= List of Anglo-Saxon deities =

Anglo-Saxon deities are in general poorly attested, and much is inferred about the religion of the Anglo-Saxons from what is known of other Germanic peoples' religions. The written record from the period between the Anglo-Saxon invasion of the British Isles to the Christianisation of the Anglo-Saxons is very sparse, and most of what is known comes from later Christian writers such as Bede, whose descriptions can be compared to other Germanic mythologies as well as the extant archaeological evidence. The list below is incomplete, but includes brief discussion of the attestation of the deities in question, and should be considered critically.

==Major deities==

- Woden, king of the gods and god of wisdom. Cognate to Norse Odin. Source of the word 'Wednesday'.
- Tīw, a war god and in older attestations possibly a sky god. Cognate to Norse Týr, as well as Greek Zeus, Roman Jupiter, Baltic Dievs/Dievas and Hindu Dyaus. Source of the word 'Tuesday'.
- Thunor, god of thunder and cognate to Norse Thor and source of the word 'Thursday'.
- Frig, the wife of Woden, the goddess of marriage and childbirth and source of the word 'Friday'.
- Ing, possibly another name for the Norse 'Freyr', god of fertility.

== Poorly attested deities==

- Ēostre, listed by Bede, and purported source of the word 'Easter'.
- Erce/Folde, the 'Mother of Earth' cited in the Æcerbot charm (cf. Nerthus, Fulla, Jörð).
- Rheda, also Hrethe or Hrēða, listed by Bede.

== Putative deities inferred from other sources ==

- Wyrd, the Anglo-Saxon concept of fate.
- Beowa, a figure associated with barley and possibly conflated with Beowulf.
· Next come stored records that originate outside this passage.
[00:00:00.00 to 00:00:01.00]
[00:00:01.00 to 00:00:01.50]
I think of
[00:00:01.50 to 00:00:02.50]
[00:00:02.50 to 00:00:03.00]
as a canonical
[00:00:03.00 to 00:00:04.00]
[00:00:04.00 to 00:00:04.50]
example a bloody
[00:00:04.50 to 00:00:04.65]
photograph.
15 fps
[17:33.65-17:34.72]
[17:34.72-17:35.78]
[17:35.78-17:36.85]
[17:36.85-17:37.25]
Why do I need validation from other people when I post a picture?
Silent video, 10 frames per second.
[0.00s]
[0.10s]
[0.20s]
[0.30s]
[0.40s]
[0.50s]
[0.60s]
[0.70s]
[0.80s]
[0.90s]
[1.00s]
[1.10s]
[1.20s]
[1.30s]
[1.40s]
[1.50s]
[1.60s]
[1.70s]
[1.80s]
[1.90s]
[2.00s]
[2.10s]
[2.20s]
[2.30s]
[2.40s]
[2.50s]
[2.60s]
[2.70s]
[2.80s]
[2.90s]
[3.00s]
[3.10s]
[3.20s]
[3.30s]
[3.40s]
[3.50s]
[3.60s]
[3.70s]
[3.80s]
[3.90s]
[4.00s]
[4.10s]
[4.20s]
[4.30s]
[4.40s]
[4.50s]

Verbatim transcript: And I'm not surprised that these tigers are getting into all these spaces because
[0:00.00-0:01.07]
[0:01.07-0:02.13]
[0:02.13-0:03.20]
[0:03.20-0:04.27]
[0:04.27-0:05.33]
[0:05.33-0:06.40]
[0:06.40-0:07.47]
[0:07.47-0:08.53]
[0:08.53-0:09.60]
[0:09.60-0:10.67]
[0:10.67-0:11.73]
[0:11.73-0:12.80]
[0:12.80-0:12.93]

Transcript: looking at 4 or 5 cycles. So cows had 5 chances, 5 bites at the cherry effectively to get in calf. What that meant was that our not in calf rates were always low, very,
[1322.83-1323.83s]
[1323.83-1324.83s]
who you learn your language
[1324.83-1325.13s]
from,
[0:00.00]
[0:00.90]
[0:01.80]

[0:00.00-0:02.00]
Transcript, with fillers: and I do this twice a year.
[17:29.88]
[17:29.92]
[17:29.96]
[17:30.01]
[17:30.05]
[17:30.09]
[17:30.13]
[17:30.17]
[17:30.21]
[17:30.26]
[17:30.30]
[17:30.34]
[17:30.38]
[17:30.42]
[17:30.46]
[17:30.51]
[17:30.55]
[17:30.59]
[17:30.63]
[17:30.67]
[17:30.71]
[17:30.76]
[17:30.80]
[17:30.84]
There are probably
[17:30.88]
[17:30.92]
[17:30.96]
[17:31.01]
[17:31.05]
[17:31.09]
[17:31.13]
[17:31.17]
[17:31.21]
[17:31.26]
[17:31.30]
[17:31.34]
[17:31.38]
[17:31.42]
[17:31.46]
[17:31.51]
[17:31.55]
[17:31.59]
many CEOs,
The following are cognate to deities known to have been worshipped by other Germanic peoples, and are also related to the sources of names of days of the week:

- Siȝel - an Old English term for 'sun', a goddess in related religions, and sister of the moon god.
- Mona - the Old English for 'moon', a god in related religions, and brother of the sun goddess. Source for the word 'Monday'.

== Putative deities mentioned in king lists ==

- Bældæġ, son of Woden, mentioned in the king-list of Bernicia, possibly identified with Baldur by Snorri.
- Seaxnēat, patron deity of the Saxons.
- Wecta, mentioned in multiple king-lists, possible cognate of Vegdeg, a son of Woden.

== Other supernatural figures ==
- Modra, the 'Mothers', whose festival 'Modraniht' is mentioned by Bede. Possibly connected to the Matres and Matronae, and the Norns.
- Nicors, water spirits attested in Beowulf with apparent cognates in other Germanic languages as well as modern dialectal knucker.
- Wælcyrge, cognate with Norse Valkyries, which may have been imported from Norse mythology.